Le Danemark veut délocaliser l'examen des demandes d'asile pour affaiblir les passeurs
« Ce qu'ils vendent, c'est un produit, et ce produit, c'est l'accès aux pays européens », a déclaré le ministre danois de l'Immigration à propos des passeurs.
Pour le ministre danois de l’Immigration, l’externalisation des procédures d’asile est le meilleur moyen de « briser le modèle économique » des passeurs, alors que se tient à Copenhague une réunion informelle des ministres européens chargés des migrations.
Le traitement des demandes d’asile « n’est pas nécessairement quelque chose qui doit se faire au sein de l’UE », a-t-il expliqué, qualifiant les flux migratoires de système géré par « des organisations qui gagnent des milliards chaque année ».
À l’ordre du jour de la réunion de Copenhague : la réglement de la Commission sur les retours et les propositions relatives aux pays tiers sûrs, des dossiers qui pourraient redéfinir les politiques d’asile des pays de l’UE.
Les demandeurs d’asile pourraient ainsi être expulsés vers des pays qu’ils ont traversés – ou vers certains dans lesquels ils ne sont même jamais entrés – si des accords existent sur le papier. L’exigence obligatoire du « lien » serait supprimée, laissant aux législations nationales le soin de décider les critères à prendre en compte.
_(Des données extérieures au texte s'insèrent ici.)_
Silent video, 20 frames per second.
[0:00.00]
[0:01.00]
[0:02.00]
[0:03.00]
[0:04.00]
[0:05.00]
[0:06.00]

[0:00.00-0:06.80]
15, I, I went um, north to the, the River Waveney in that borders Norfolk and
« Ce qu’ils vendent, c’est un produit, et ce produit, c’est l’accès aux pays européens », a déclaré Kaare Dybvad à propos des passeurs. « Si nous dévaluons ce produit et rendons leur tâche impossible, il sera beaucoup plus difficile de transférer des personnes », a-t-il ajouté.
La solution, selon lui, réside dans la conclusion d’accords avec des pays tiers, un sujet clé de cette réunion informelle qui devrait définir les priorités à mettre en oeuvre en matière de migration après la pause estivale.
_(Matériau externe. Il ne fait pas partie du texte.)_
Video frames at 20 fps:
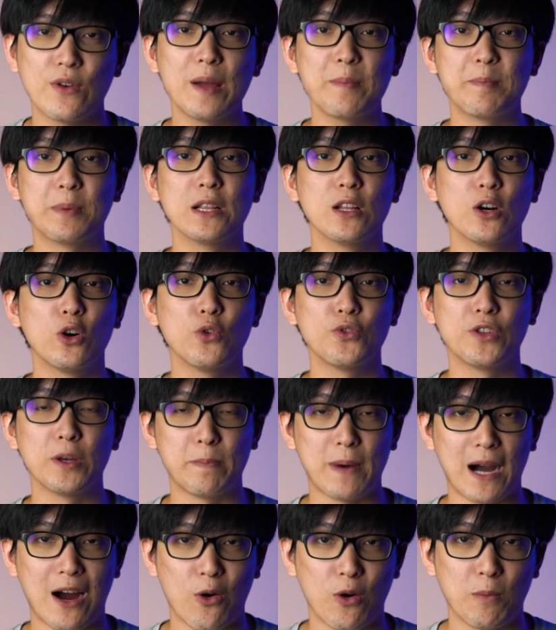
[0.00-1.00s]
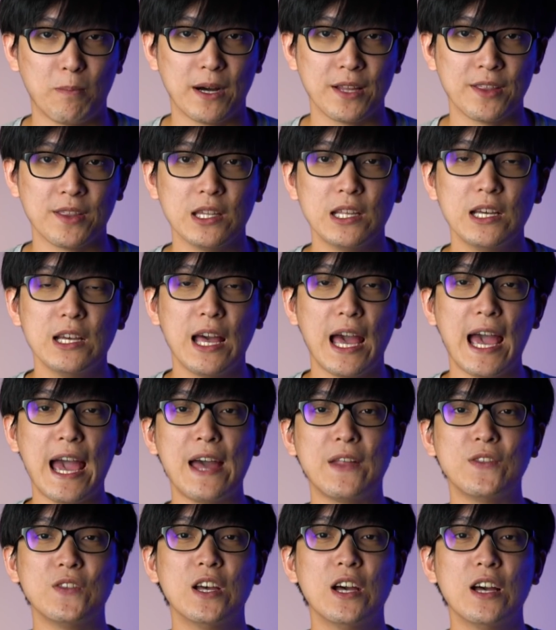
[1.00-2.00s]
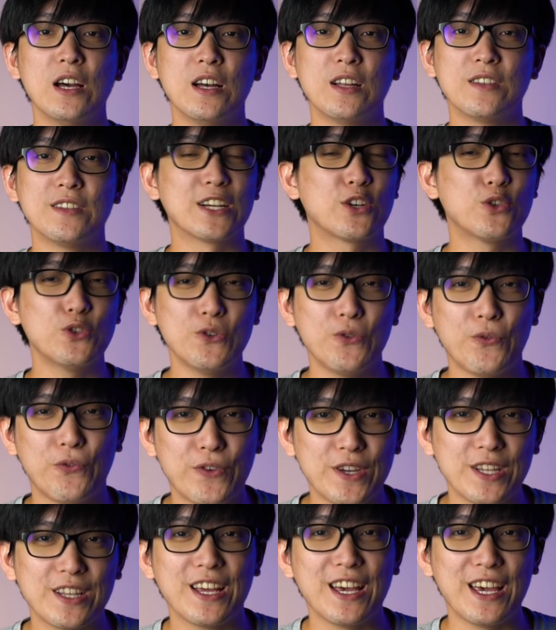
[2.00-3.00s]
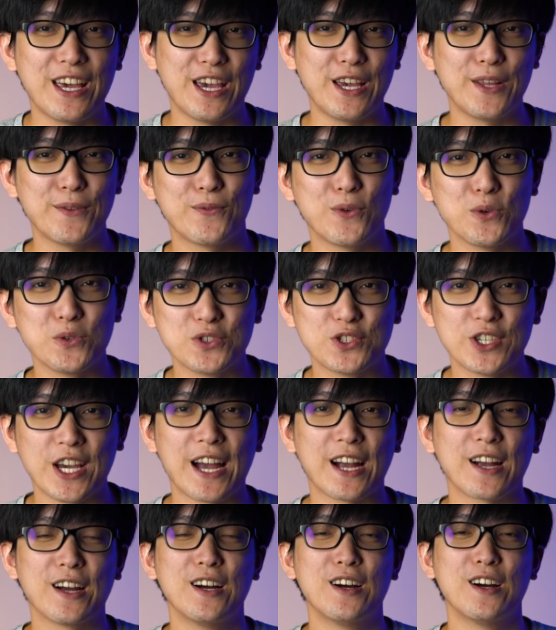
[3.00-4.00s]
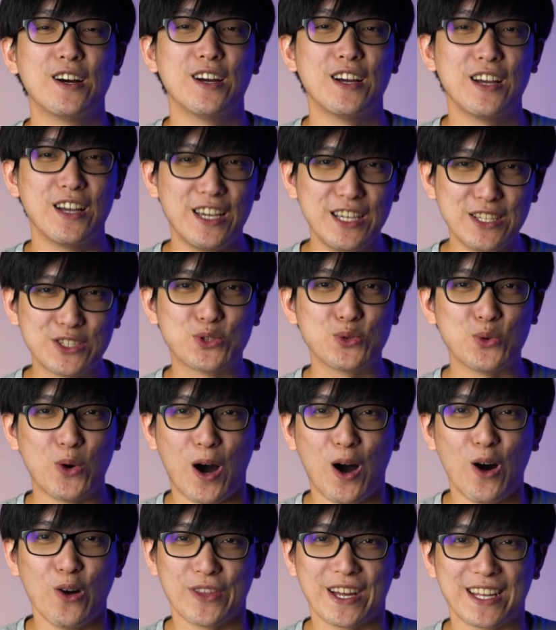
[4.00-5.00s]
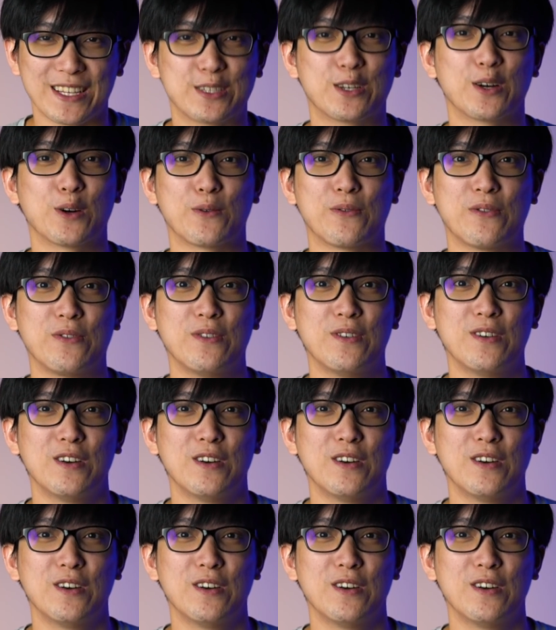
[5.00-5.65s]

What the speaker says: right below the power button, and they couldn't fit a headphone jack into all that girth.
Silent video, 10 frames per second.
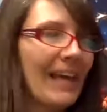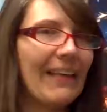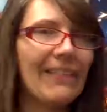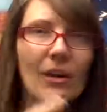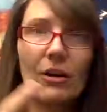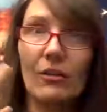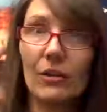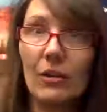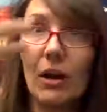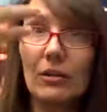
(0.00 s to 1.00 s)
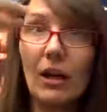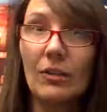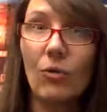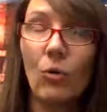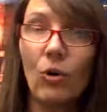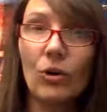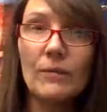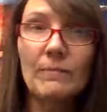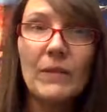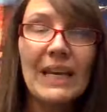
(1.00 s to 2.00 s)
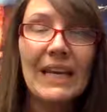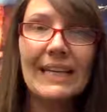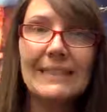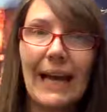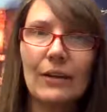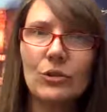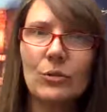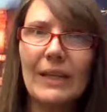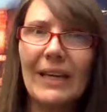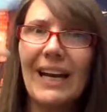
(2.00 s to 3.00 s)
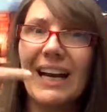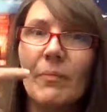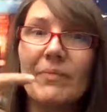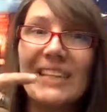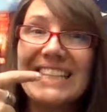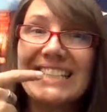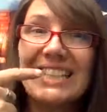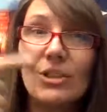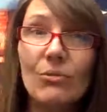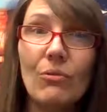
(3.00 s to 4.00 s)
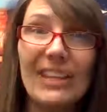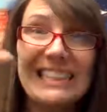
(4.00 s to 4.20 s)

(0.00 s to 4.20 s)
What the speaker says: And their long, long horn is actually, it's a tooth.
Plus tôt, le vice-ministre polonais de l’Intérieur, Maciej Duszczyk, avait confirmé qu’il existait des « idées » pour créer de nouveaux centres de retour dans des pays tiers, sans toutefois nommer les sites potentiels.
L’accord sur l’asile entre l’Italie et l’Albanie, souvent évoqué, reste dans les limbes, mais ce dernier fait l’objet d’un examen juridique de plus en plus minutieux. Le dernier coup dur est venu de la Cour suprême italienne, qui l’a jugé potentiellement inconstitutionnel, ravivant les tensions entre le pouvoir judiciaire et le gouvernement Meloni.
« Le système d’asile européen est défaillant, nous avons besoin de solutions innovantes », continue pourtant Kaare Dybvad.
Interrogé sur les réserves bien connues de l’Espagne concernant les centres de retour, le ministre a déclaré : « Je pense qu’il est trop tôt pour dire si l’Espagne doit y participer ou non », ajoutant : « C’est l’un des sujets de discussion aujourd’hui et dans les mois à venir. »
Le ministre danois reconnu l’existence de divergences entre les États membres, mais a souligné qu’« une grande majorité d’entre eux soutiennent désormais des solutions innovantes ».
Rejetant l’idée d’une division nord-sud, il a souligné : « Je ne vois pas cela comme un conflit entre le nord et le sud. Je vois simplement un conflit entre différents points de vue et la manière dont nous gérons les migrations en Europe ».